その後、危険木が倒れ、輸送障害が発生。地権者と鉄道事業者との間にあつれきが生じている場合もあり、協議にすら応じてもらえないケースもある。

災害復旧時、隣接地を一時使用できない事例

災害発生後の応急復旧時、早期運転再開のため、一時的に鉄道用地外を使用して重機などを搬入し、復旧工事を行おうとした。

しかし、その鉄道用地外の土地所有者から一時使用の理解が得られなかった。そのため、当該土地をう回し、線路側から作業員が現場に入ることになり、重機などの搬入も困難となったことから、復旧工事を手作業で実施せざるを得ず、運転再開に時間がかかった。

法的根拠がない鉄道事業、法制度の実現へむけて提言

こうした事前対策として用地外の措置・権限、応急復旧での用地外土地の一時使用などについて、電気は電気事業法で、通信は電気通信事業法で、道路は道路法で対策が打てる法がある。いっぽうで、鉄道事業には法的根拠がないという。
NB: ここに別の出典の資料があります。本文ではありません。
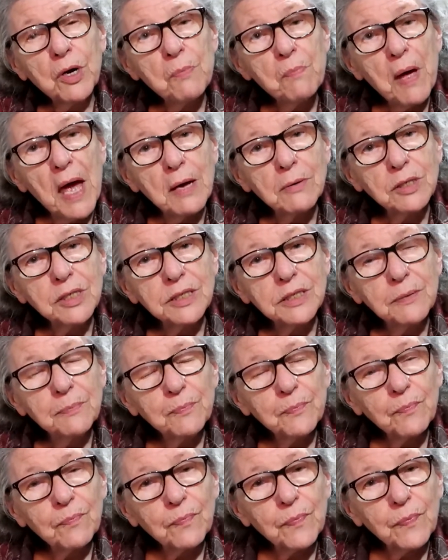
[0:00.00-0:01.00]
about
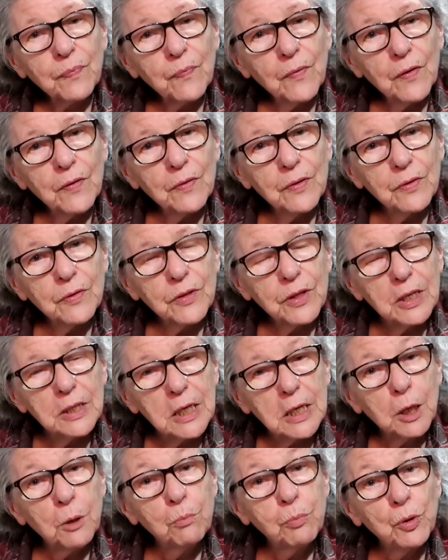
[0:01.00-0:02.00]
the
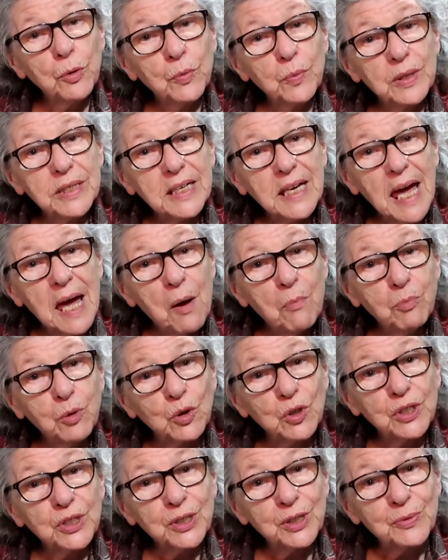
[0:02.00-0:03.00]
little boy with the
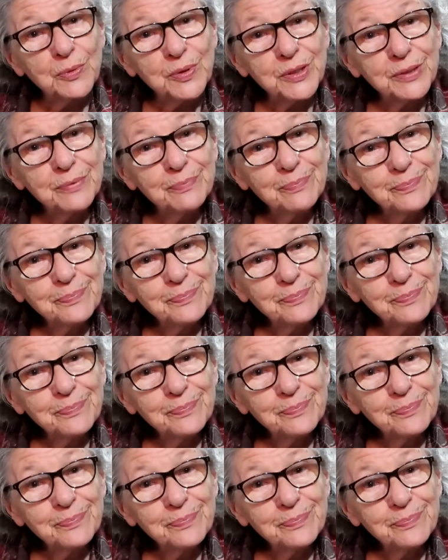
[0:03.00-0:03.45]
cowboy suit?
「鉄道用地外からの災害対応検討会」は、これら課題を整理し、次のような3点を提言した。

法制度としての実現にむけ検討をすすめるべき2点。

◆(1)樹木伐採など

沿線の樹木で鉄道施設に障害をおよぼすおそれがあり、かつ、やむを得ないときに、該当する樹木などの伐採や移植が可能となれば、安全・安定輸送に対するリスクを大きく減らせると考えられる。

電気事業法や電気通信事業法にあるような、やむを得ない場合に限って樹木の伐採または移植ができる制度について、鉄道においても法制度の実現にむけてさらに検討すべきである。

◆(2)鉄道用地外への立ち入り、一時使用など

災害発生後の鉄道の早期復旧のためには、一定の要件下で鉄道用地外を一時的に使用し、資材置場や作業ヤードとして使用できる仕組みが必要と考えられるため、鉄道においても電気事業法や電気通信事業法と同様に法制度の実現にむけて検討すべきである。

◆(3)土石の処分など

沿線の土石についても一定の要件下で鉄道用地内への流入を防ぐ措置が法的に位置づけられれば、災害リスクへの事前の対応が可能になると考えられる。

公物の法令、例えば道路法44条では、沿道区域を指定したうえで処分することが可能となっている。

いっぽうで、電気事業法や電気通信事業法には土石の処分などに関する規定がないことを踏まえ、慎重な検討が必要であり、継続して法制度の実現にむけて、課題を整理していくべきである。